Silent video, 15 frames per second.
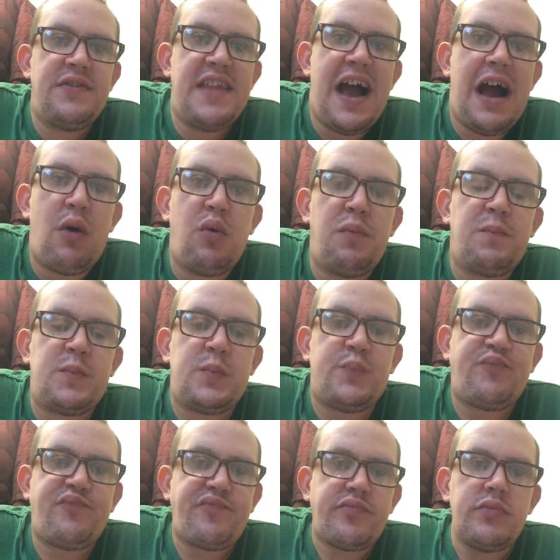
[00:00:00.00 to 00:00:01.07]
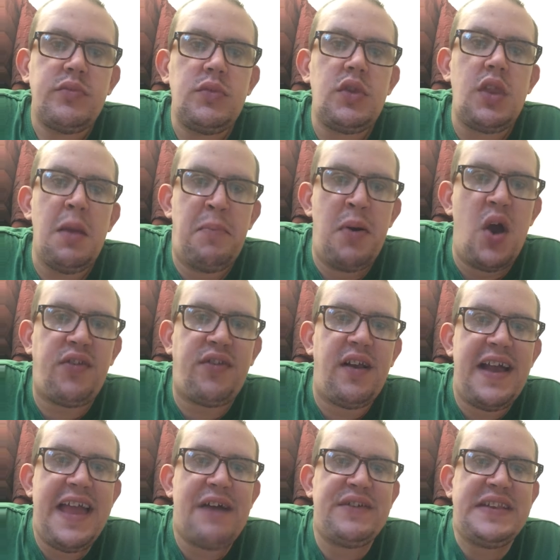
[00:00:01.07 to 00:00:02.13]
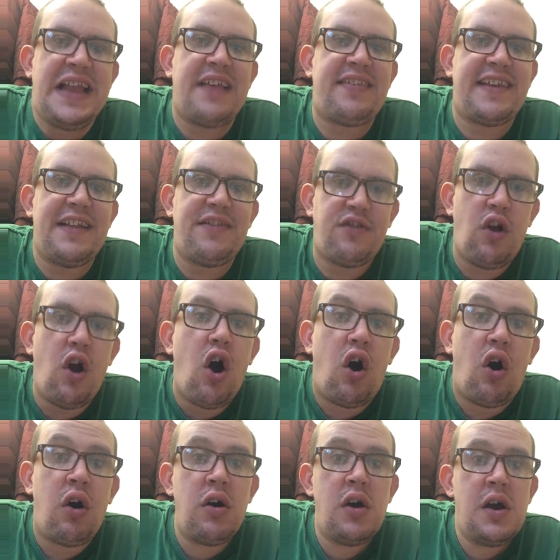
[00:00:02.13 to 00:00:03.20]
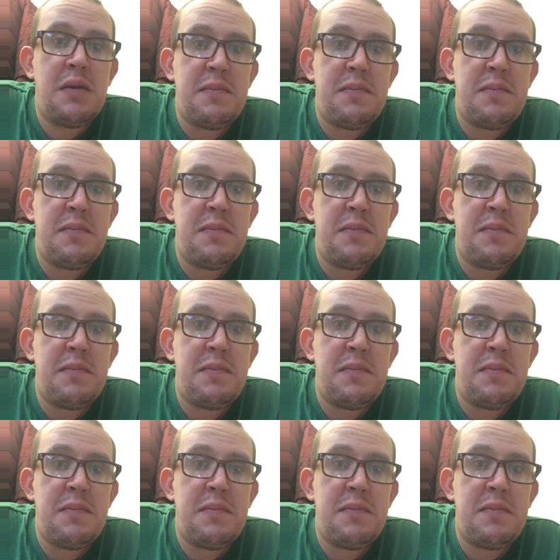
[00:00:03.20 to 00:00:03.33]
Now, personally, I think that's against the law,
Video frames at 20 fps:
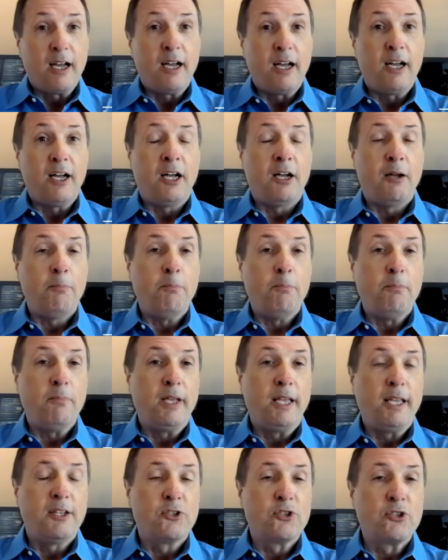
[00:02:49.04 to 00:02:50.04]

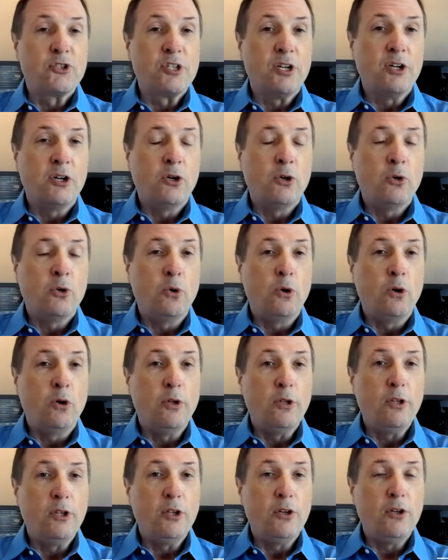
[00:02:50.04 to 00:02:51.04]
And so
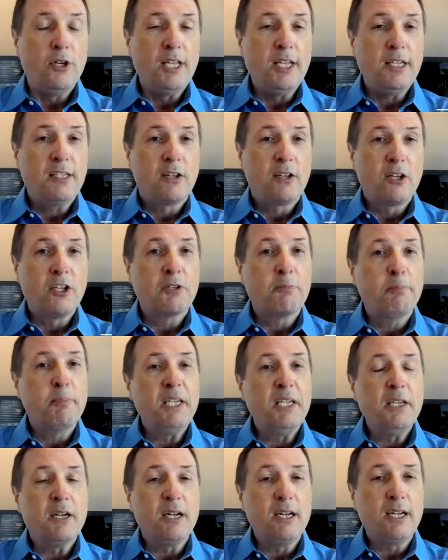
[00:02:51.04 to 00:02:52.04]
you need to look
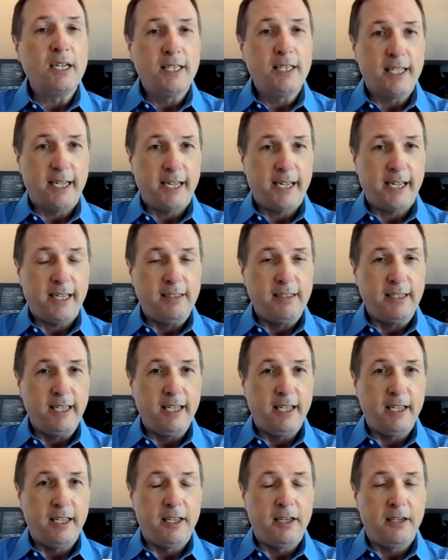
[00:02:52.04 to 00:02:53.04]
beyond that.
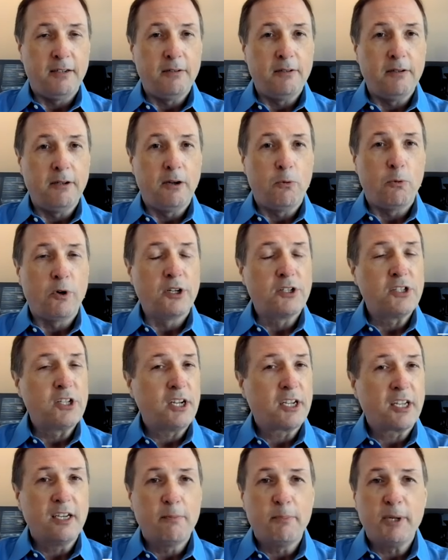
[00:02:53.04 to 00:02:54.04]
And we're
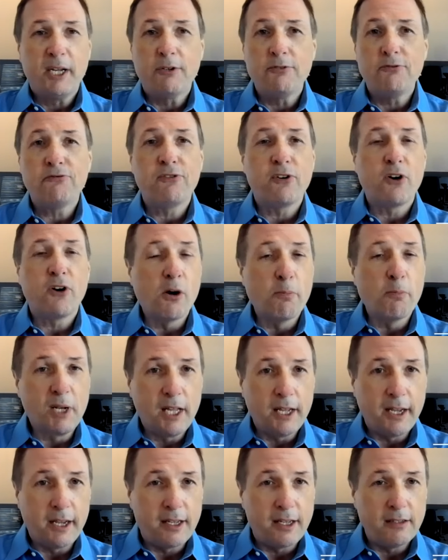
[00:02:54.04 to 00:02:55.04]
talking about
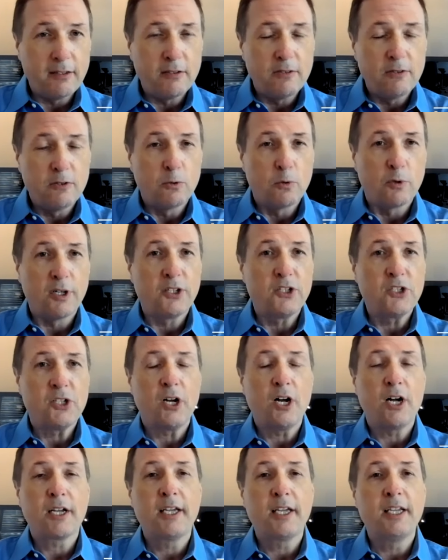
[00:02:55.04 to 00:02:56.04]
farmland. We're
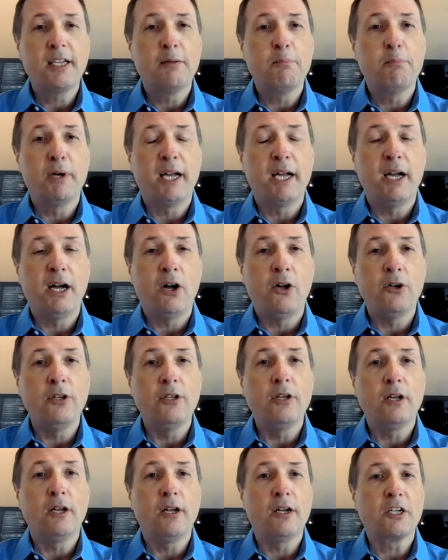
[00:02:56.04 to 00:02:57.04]
talking
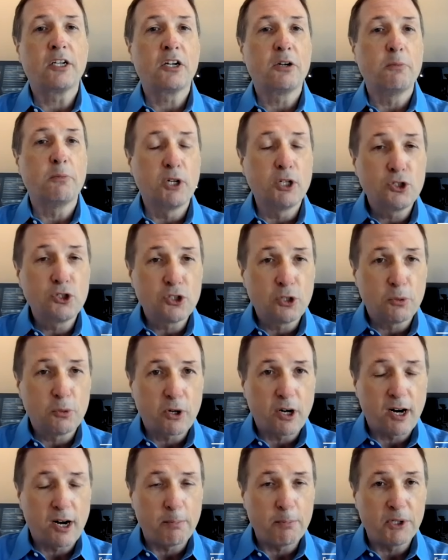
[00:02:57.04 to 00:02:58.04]
about
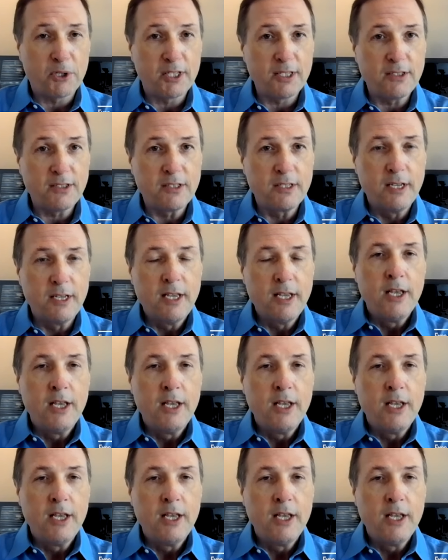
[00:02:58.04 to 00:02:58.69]
commercial properties.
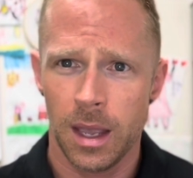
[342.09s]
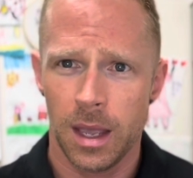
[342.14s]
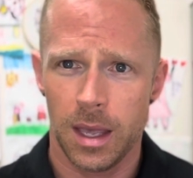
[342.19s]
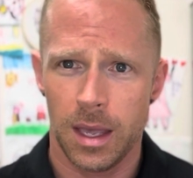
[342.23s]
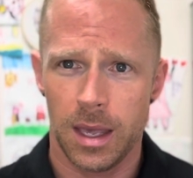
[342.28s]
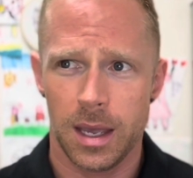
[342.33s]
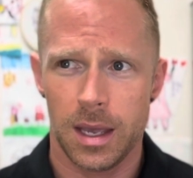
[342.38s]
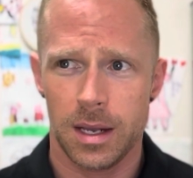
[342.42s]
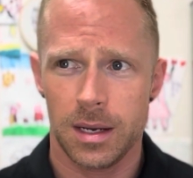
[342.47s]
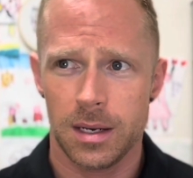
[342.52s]

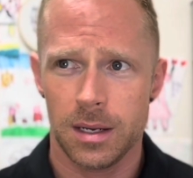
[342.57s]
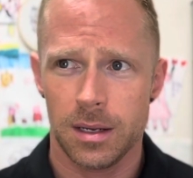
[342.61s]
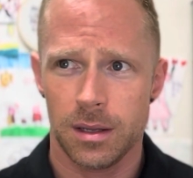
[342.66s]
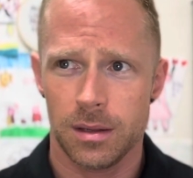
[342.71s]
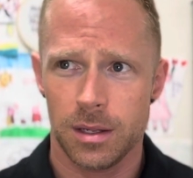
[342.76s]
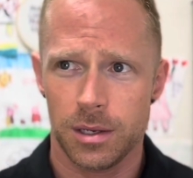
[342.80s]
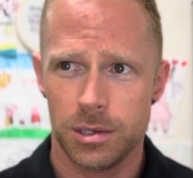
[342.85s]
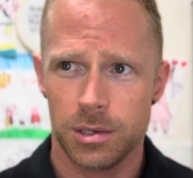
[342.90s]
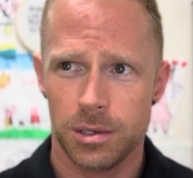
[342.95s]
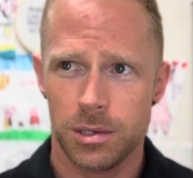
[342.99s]
And
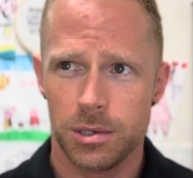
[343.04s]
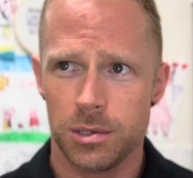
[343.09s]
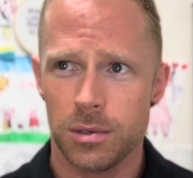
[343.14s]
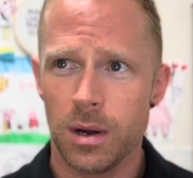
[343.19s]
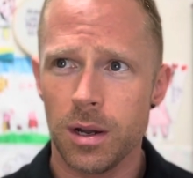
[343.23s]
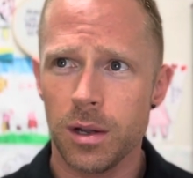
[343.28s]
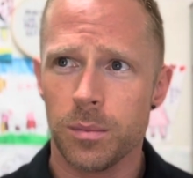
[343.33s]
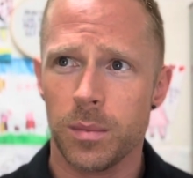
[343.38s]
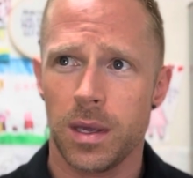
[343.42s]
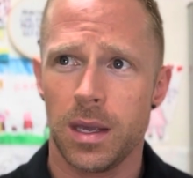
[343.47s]
this
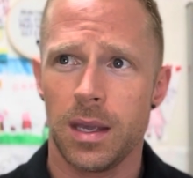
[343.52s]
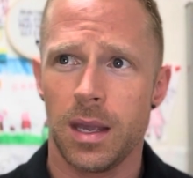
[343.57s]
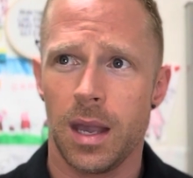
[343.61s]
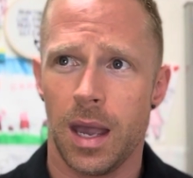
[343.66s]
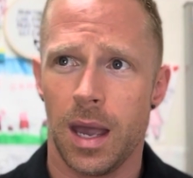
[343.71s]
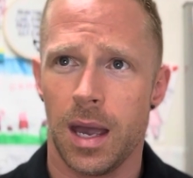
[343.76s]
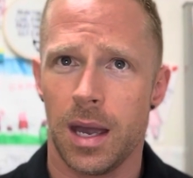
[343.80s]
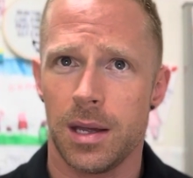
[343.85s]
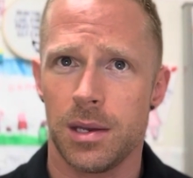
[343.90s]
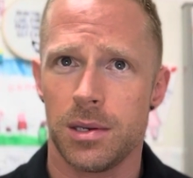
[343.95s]
struck me
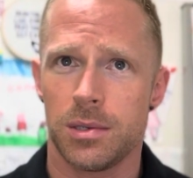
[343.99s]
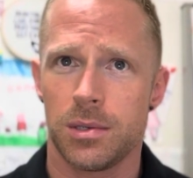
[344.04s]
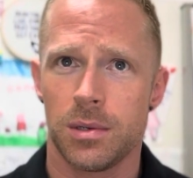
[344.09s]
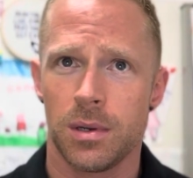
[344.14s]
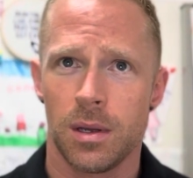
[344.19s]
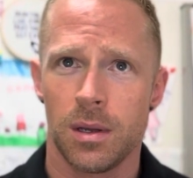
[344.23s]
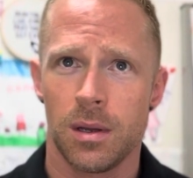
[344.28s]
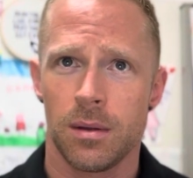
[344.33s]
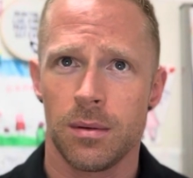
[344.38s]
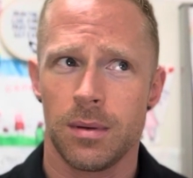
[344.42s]
as
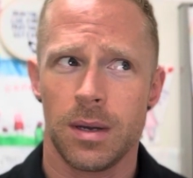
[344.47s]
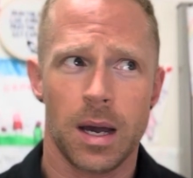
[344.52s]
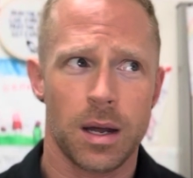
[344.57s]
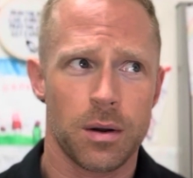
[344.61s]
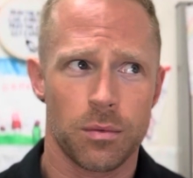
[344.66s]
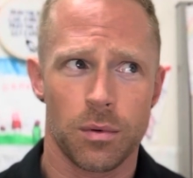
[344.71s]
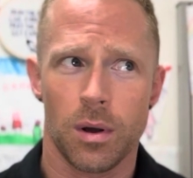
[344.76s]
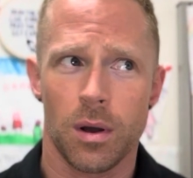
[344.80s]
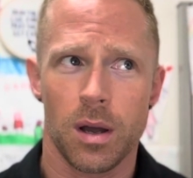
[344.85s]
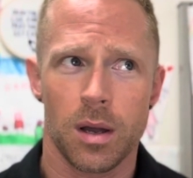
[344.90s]
not
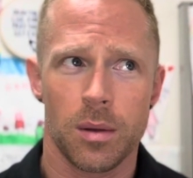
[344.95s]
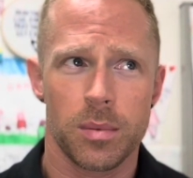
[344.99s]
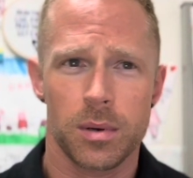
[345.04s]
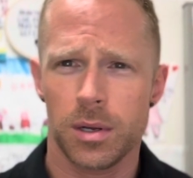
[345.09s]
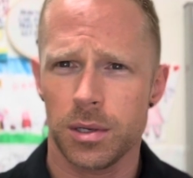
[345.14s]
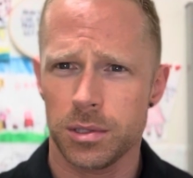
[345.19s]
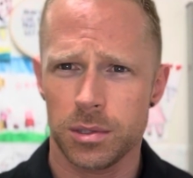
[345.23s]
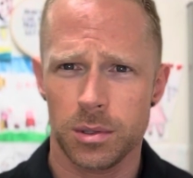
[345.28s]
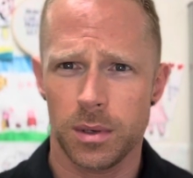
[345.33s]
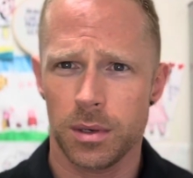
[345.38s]
wrong, but
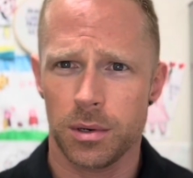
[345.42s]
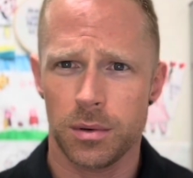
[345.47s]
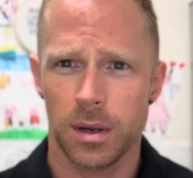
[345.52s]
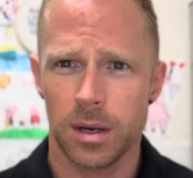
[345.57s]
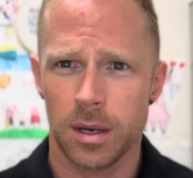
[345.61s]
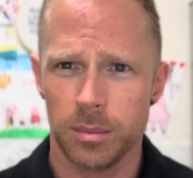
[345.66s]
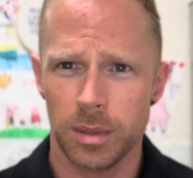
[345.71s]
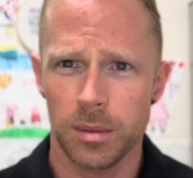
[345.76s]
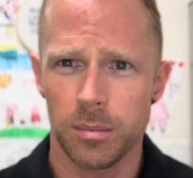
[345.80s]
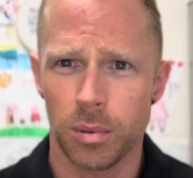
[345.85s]
also
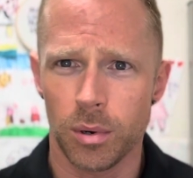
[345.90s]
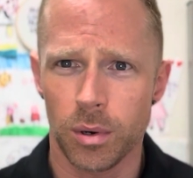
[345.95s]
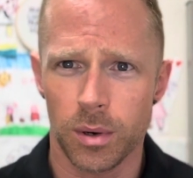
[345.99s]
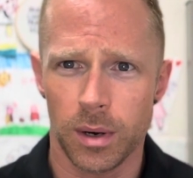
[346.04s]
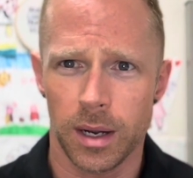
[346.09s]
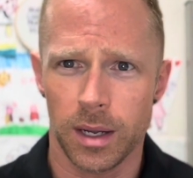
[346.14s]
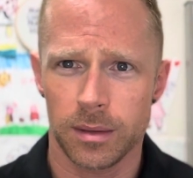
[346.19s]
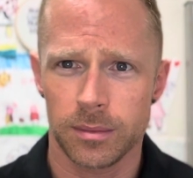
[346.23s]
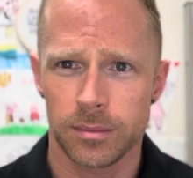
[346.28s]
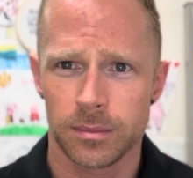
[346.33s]
incredibly
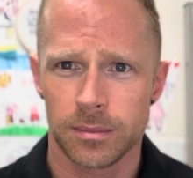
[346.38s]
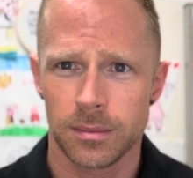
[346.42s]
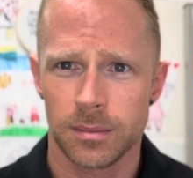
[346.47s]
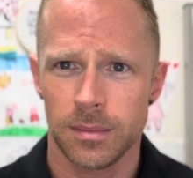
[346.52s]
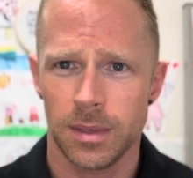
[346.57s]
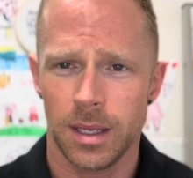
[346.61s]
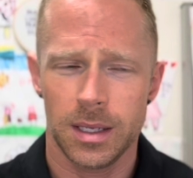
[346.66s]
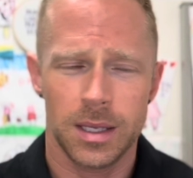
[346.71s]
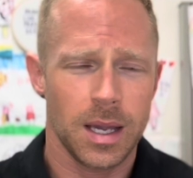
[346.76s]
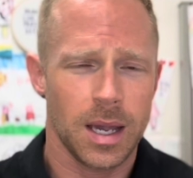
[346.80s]
boring.
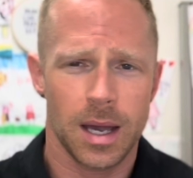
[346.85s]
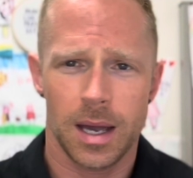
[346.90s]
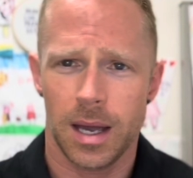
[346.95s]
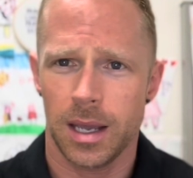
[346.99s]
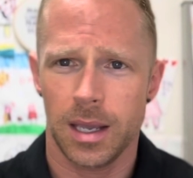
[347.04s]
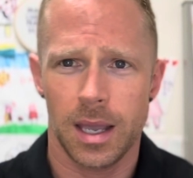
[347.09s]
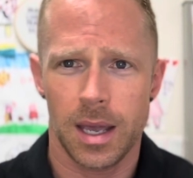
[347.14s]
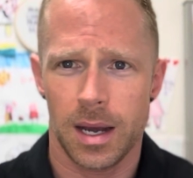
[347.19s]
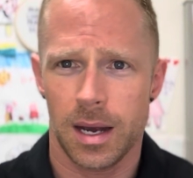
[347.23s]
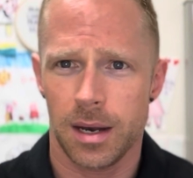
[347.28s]
Like, yeah, I
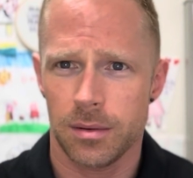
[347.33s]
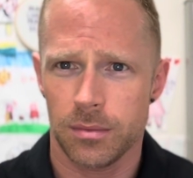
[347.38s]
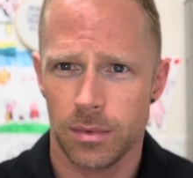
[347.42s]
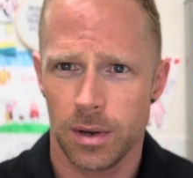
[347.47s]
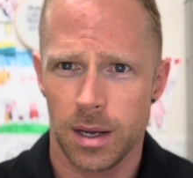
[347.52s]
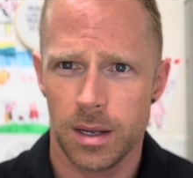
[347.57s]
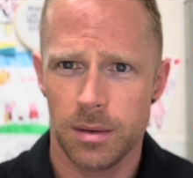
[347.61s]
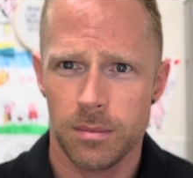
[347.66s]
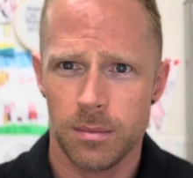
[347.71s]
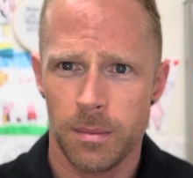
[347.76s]
get it,
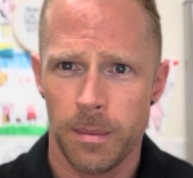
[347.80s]
right?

--------

Problem to work on: Once more, please print all the lines above exactly, without their pictures.

Solution:
Silent video, 15 frames per second.
[00:00:00.00 to 00:00:01.07]
[00:00:01.07 to 00:00:02.13]
[00:00:02.13 to 00:00:03.20]
[00:00:03.20 to 00:00:03.33]
Now, personally, I think that's against the law,
Video frames at 20 fps:
[00:02:49.04 to 00:02:50.04]

[00:02:50.04 to 00:02:51.04]
And so
[00:02:51.04 to 00:02:52.04]
you need to look
[00:02:52.04 to 00:02:53.04]
beyond that.
[00:02:53.04 to 00:02:54.04]
And we're
[00:02:54.04 to 00:02:55.04]
talking about
[00:02:55.04 to 00:02:56.04]
farmland. We're
[00:02:56.04 to 00:02:57.04]
talking
[00:02:57.04 to 00:02:58.04]
about
[00:02:58.04 to 00:02:58.69]
commercial properties.
[342.09s]
[342.14s]
[342.19s]
[342.23s]
[342.28s]
[342.33s]
[342.38s]
[342.42s]
[342.47s]
[342.52s]

[342.57s]
[342.61s]
[342.66s]
[342.71s]
[342.76s]
[342.80s]
[342.85s]
[342.90s]
[342.95s]
[342.99s]
And
[343.04s]
[343.09s]
[343.14s]
[343.19s]
[343.23s]
[343.28s]
[343.33s]
[343.38s]
[343.42s]
[343.47s]
this
[343.52s]
[343.57s]
[343.61s]
[343.66s]
[343.71s]
[343.76s]
[343.80s]
[343.85s]
[343.90s]
[343.95s]
struck me
[343.99s]
[344.04s]
[344.09s]
[344.14s]
[344.19s]
[344.23s]
[344.28s]
[344.33s]
[344.38s]
[344.42s]
as
[344.47s]
[344.52s]
[344.57s]
[344.61s]
[344.66s]
[344.71s]
[344.76s]
[344.80s]
[344.85s]
[344.90s]
not
[344.95s]
[344.99s]
[345.04s]
[345.09s]
[345.14s]
[345.19s]
[345.23s]
[345.28s]
[345.33s]
[345.38s]
wrong, but
[345.42s]
[345.47s]
[345.52s]
[345.57s]
[345.61s]
[345.66s]
[345.71s]
[345.76s]
[345.80s]
[345.85s]
also
[345.90s]
[345.95s]
[345.99s]
[346.04s]
[346.09s]
[346.14s]
[346.19s]
[346.23s]
[346.28s]
[346.33s]
incredibly
[346.38s]
[346.42s]
[346.47s]
[346.52s]
[346.57s]
[346.61s]
[346.66s]
[346.71s]
[346.76s]
[346.80s]
boring.
[346.85s]
[346.90s]
[346.95s]
[346.99s]
[347.04s]
[347.09s]
[347.14s]
[347.19s]
[347.23s]
[347.28s]
Like, yeah, I
[347.33s]
[347.38s]
[347.42s]
[347.47s]
[347.52s]
[347.57s]
[347.61s]
[347.66s]
[347.71s]
[347.76s]
get it,
[347.80s]
right?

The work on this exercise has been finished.